In March this year, the Sarjeant Gallery Queen’s Park closed to the public for the transition project to begin. Visitors might remember one of the last shows held at the Gallery was Joan Grehan 1920 – 2007 (on display at the Sarjeant Gallery, 9 November 2013 – 2 March 2014). Grehan was a prolific artist born in Whanganui in 1920. Throughout her lifetime, she travelled and lived all over the world, before returning to her home town, Whanganui, in 1996. In 2007 she died quite unexpectedly, and the Sarjeant Gallery was bequeathed many works on paper from her vast portfolio by her estate.

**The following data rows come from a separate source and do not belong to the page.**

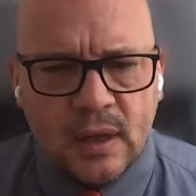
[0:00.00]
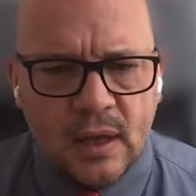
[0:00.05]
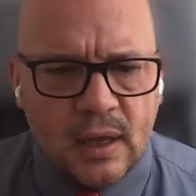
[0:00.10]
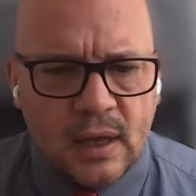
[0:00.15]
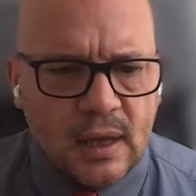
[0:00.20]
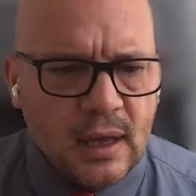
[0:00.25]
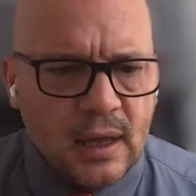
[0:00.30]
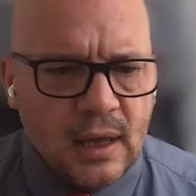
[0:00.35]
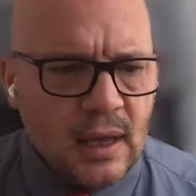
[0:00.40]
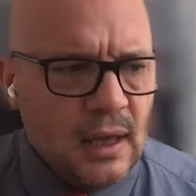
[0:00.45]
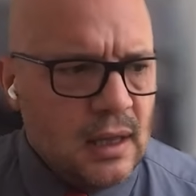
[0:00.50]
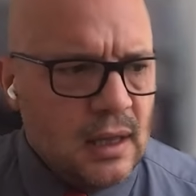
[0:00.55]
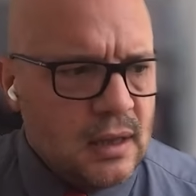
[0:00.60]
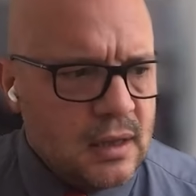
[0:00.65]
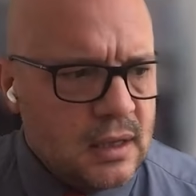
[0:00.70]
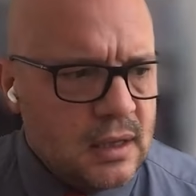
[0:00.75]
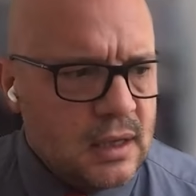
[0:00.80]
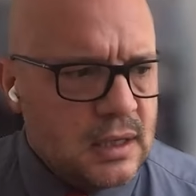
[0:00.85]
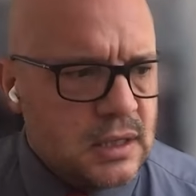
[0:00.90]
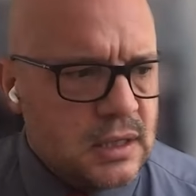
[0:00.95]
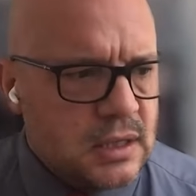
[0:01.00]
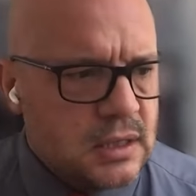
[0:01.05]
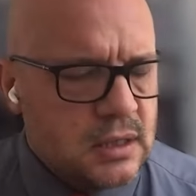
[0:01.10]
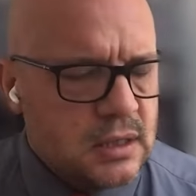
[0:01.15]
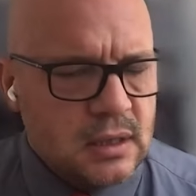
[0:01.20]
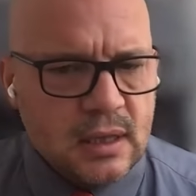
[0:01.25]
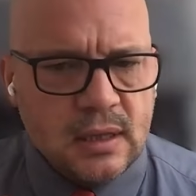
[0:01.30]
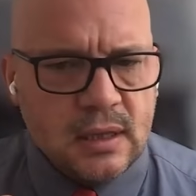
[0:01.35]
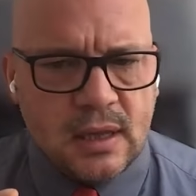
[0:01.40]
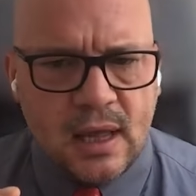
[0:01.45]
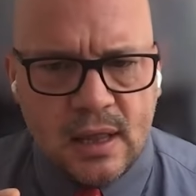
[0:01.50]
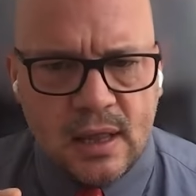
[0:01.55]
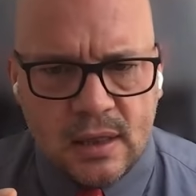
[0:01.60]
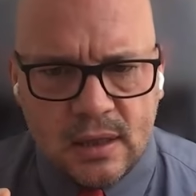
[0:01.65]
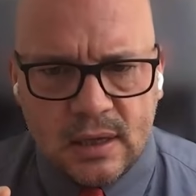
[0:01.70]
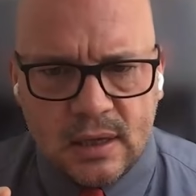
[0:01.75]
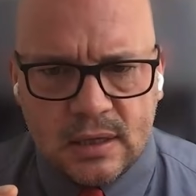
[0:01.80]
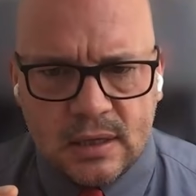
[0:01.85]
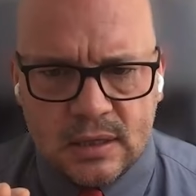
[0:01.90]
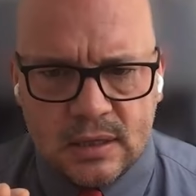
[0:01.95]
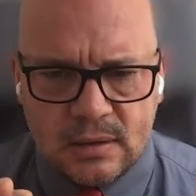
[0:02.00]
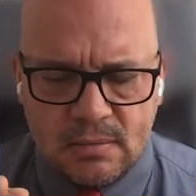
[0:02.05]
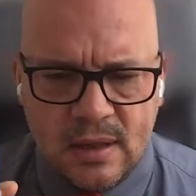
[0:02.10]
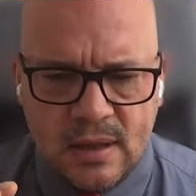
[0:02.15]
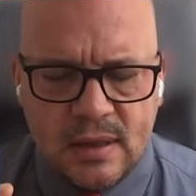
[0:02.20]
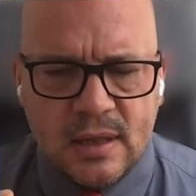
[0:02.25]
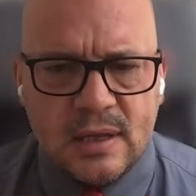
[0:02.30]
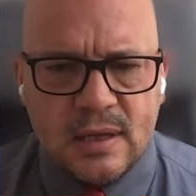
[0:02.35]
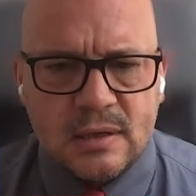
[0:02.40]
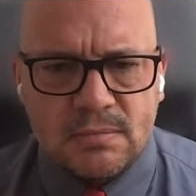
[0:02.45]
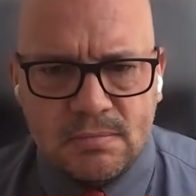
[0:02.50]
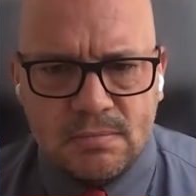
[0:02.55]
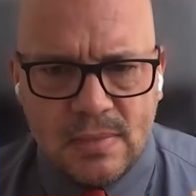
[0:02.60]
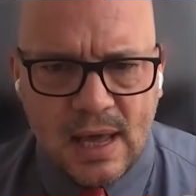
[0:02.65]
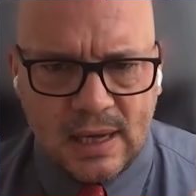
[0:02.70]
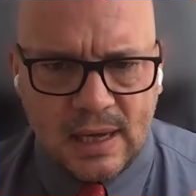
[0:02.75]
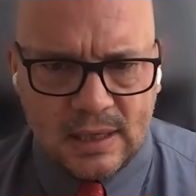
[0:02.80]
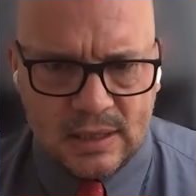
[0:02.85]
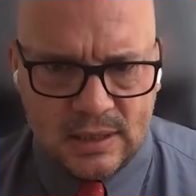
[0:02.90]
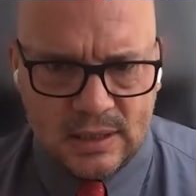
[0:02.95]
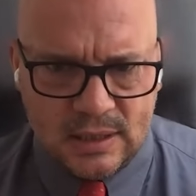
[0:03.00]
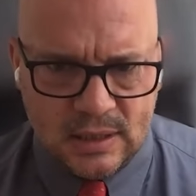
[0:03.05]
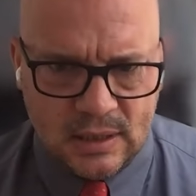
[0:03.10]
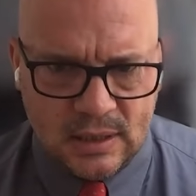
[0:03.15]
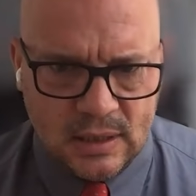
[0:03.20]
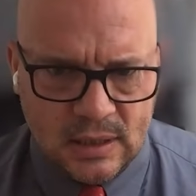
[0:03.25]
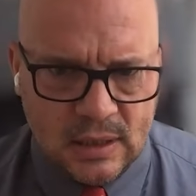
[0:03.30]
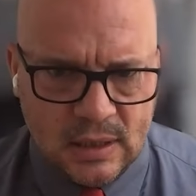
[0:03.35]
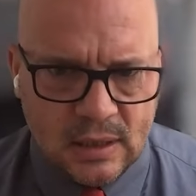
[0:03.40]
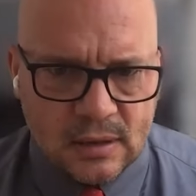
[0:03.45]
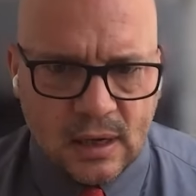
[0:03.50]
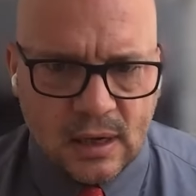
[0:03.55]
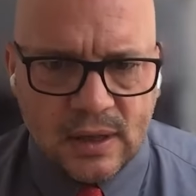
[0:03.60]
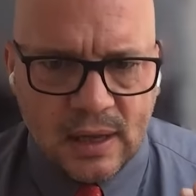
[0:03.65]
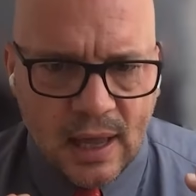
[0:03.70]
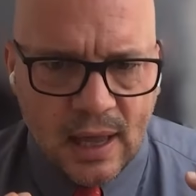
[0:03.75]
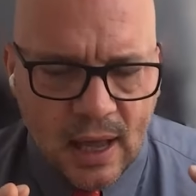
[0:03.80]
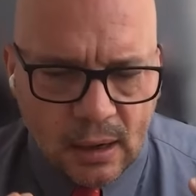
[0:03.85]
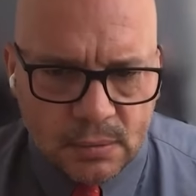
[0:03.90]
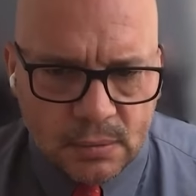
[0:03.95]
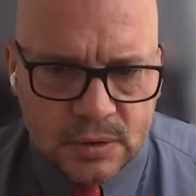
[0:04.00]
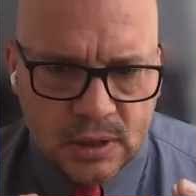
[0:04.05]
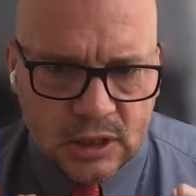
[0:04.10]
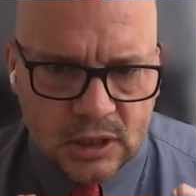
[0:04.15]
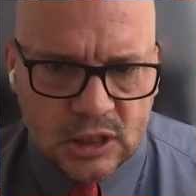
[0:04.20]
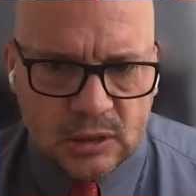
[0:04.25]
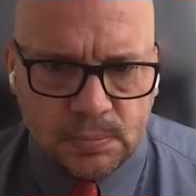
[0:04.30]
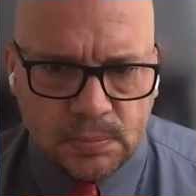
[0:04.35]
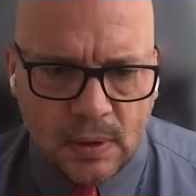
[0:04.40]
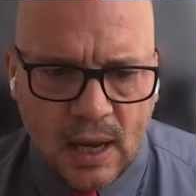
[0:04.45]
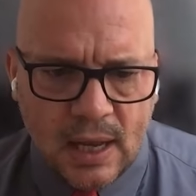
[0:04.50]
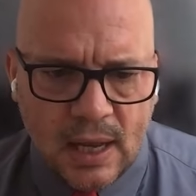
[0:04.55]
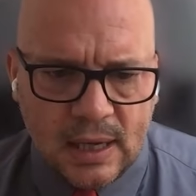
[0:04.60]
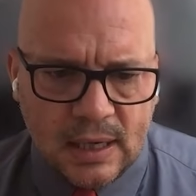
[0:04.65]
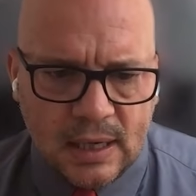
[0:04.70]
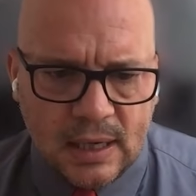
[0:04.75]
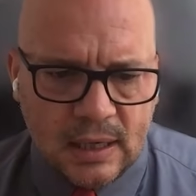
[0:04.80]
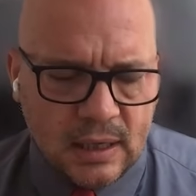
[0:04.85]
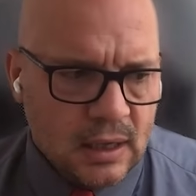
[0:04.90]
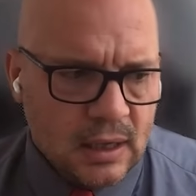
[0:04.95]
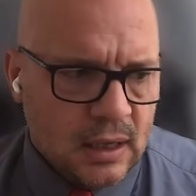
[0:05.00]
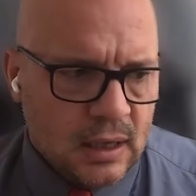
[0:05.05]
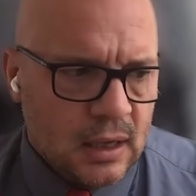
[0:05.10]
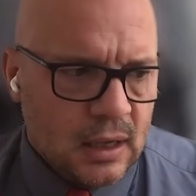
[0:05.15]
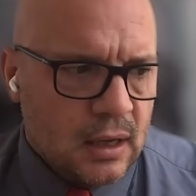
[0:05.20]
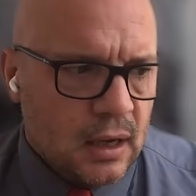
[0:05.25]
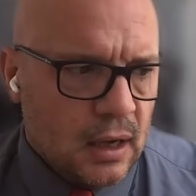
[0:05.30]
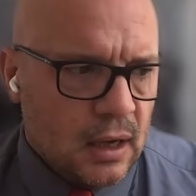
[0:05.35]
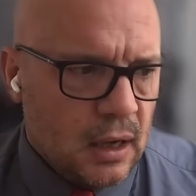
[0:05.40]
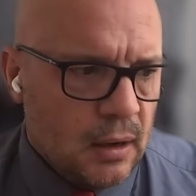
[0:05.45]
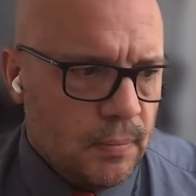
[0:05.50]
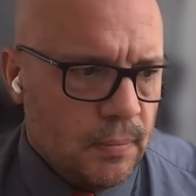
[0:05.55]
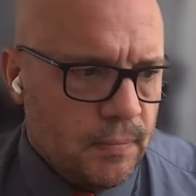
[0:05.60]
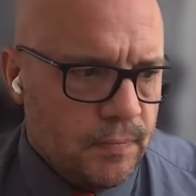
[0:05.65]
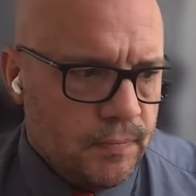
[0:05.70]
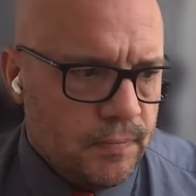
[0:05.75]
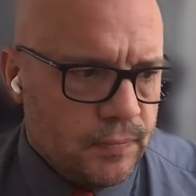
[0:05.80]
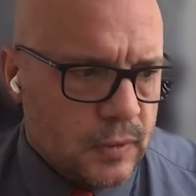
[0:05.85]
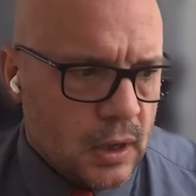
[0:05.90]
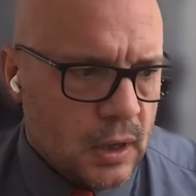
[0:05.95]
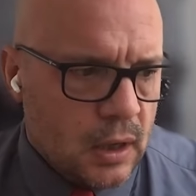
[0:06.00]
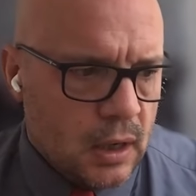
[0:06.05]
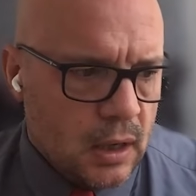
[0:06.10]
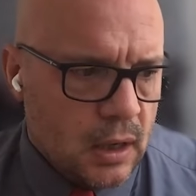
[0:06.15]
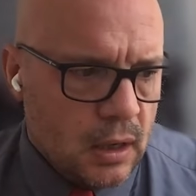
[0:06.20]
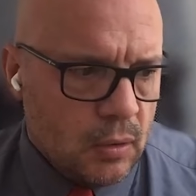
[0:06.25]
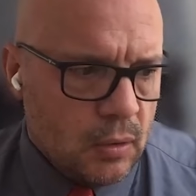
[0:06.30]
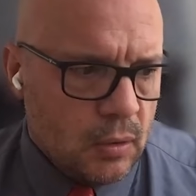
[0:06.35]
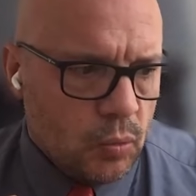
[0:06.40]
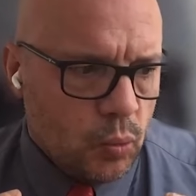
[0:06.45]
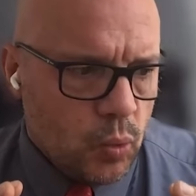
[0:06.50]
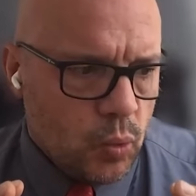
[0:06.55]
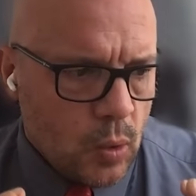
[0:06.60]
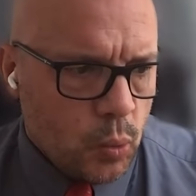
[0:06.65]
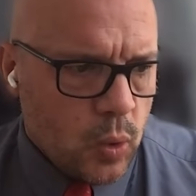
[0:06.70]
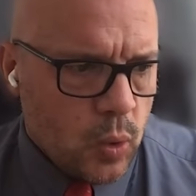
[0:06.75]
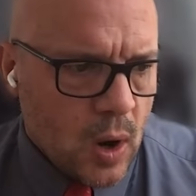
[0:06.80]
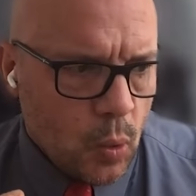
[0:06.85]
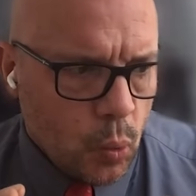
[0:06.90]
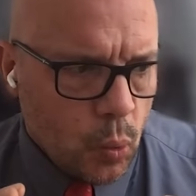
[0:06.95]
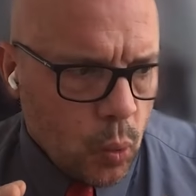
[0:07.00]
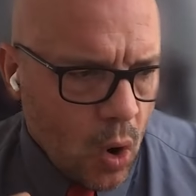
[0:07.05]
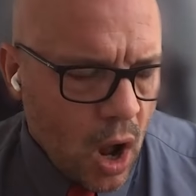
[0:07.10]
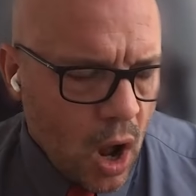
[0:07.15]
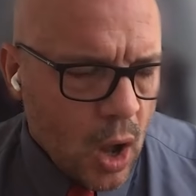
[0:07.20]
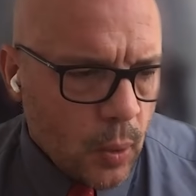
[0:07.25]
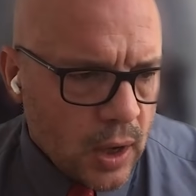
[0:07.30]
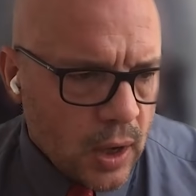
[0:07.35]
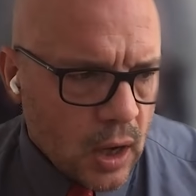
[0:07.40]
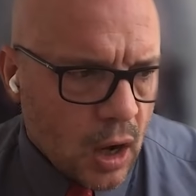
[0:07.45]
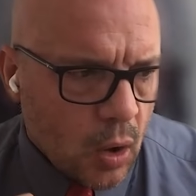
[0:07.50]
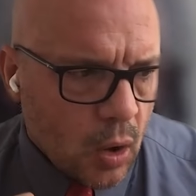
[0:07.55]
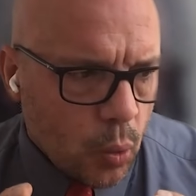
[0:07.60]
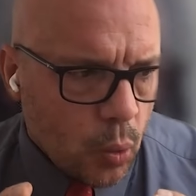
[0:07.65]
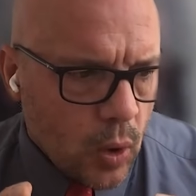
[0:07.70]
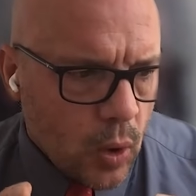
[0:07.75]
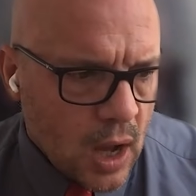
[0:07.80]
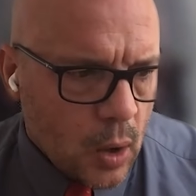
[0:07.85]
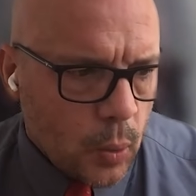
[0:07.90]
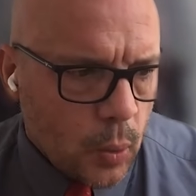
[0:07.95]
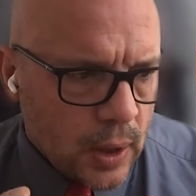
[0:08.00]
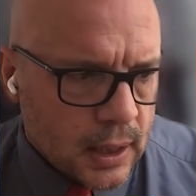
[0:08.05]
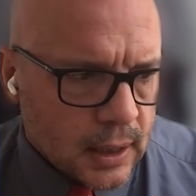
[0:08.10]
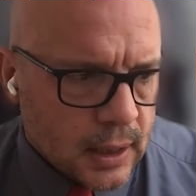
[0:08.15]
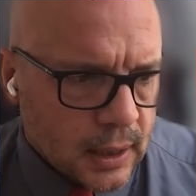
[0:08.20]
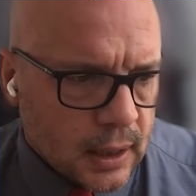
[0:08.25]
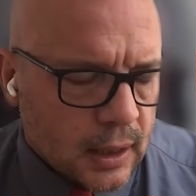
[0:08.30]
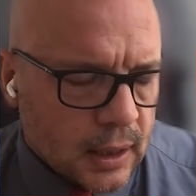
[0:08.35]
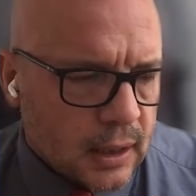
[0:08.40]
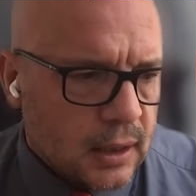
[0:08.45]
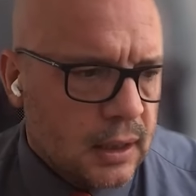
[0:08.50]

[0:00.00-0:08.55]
in this in, in this in this mix that I think helps explain um, uh, wh wh why we are where we are.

These works, around 450 of them, are the latest additions to the Sarjeant Gallery’s collection, which now consists of over 5,500 artworks. For the Grehan works on paper, it has been a case of last in – first out. They are the latest works to be catalogued in the Gallery’s collection management system, Vernon, but also happened to be the first works placed in our brand new solander boxes, which were purchased with funds kindly donated by Members of the Sarjeant Gallery. Placing the works in these custom-made archival boxes is the first phase in their relocation down to our brand new gallery and collection store at Sarjeant on the Quay.
Cataloguing Grehan’s works on paper has been like taking a trip around the world for my colleagues and I. There are drawings made in pencil, charcoal, ink, watercolour and pastels from her time travelling around Cyprus, Uganda, Lebanon, Rome, France and New Zealand, including Bay of Islands and of course Whanganui. From a collection management perspective, we have found these works extremely interesting for their diversity of subject matter (from kittens to bustling market places to stylised figure studies), and also the varied techniques, styles and drawing materials Grehan utilised.
For now these works are all tucked up safely, awaiting their big trip from the Sarjeant Gallery Queen’s Park, to their new temporary home at Sarjeant on the Quay. Even though these works were last in and first out, they’ll now be housed in improved conditions which will ensure they’ll be around for the enjoyment of our gallery visitors for many years to come.